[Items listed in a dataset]
┌──

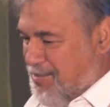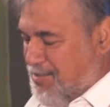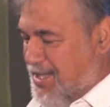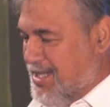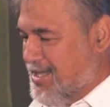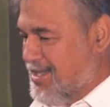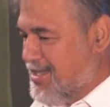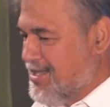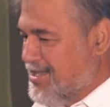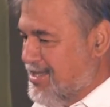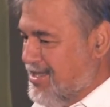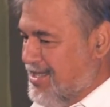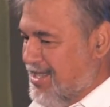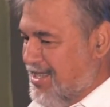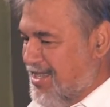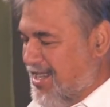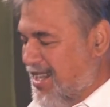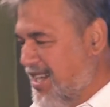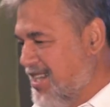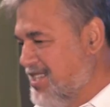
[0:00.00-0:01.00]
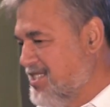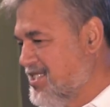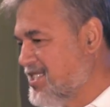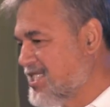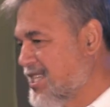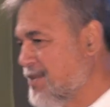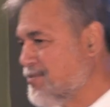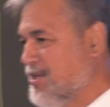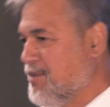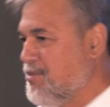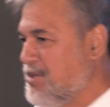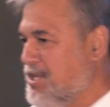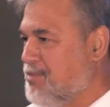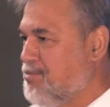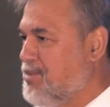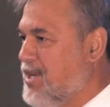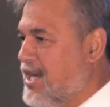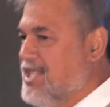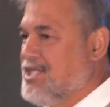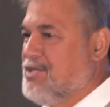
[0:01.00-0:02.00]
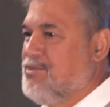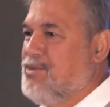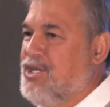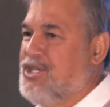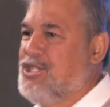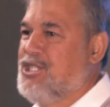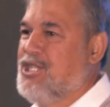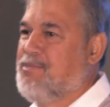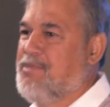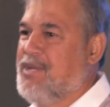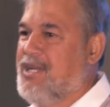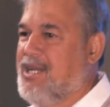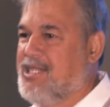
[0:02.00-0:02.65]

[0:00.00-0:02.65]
But I used to skip some of the praise and worship,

└──

Exercise
Each record above must be retyped exactly. Omit the pictures.

Solution to the exercise
[0:00.00-0:01.00]
[0:01.00-0:02.00]
[0:02.00-0:02.65]

[0:00.00-0:02.65]
But I used to skip some of the praise and worship,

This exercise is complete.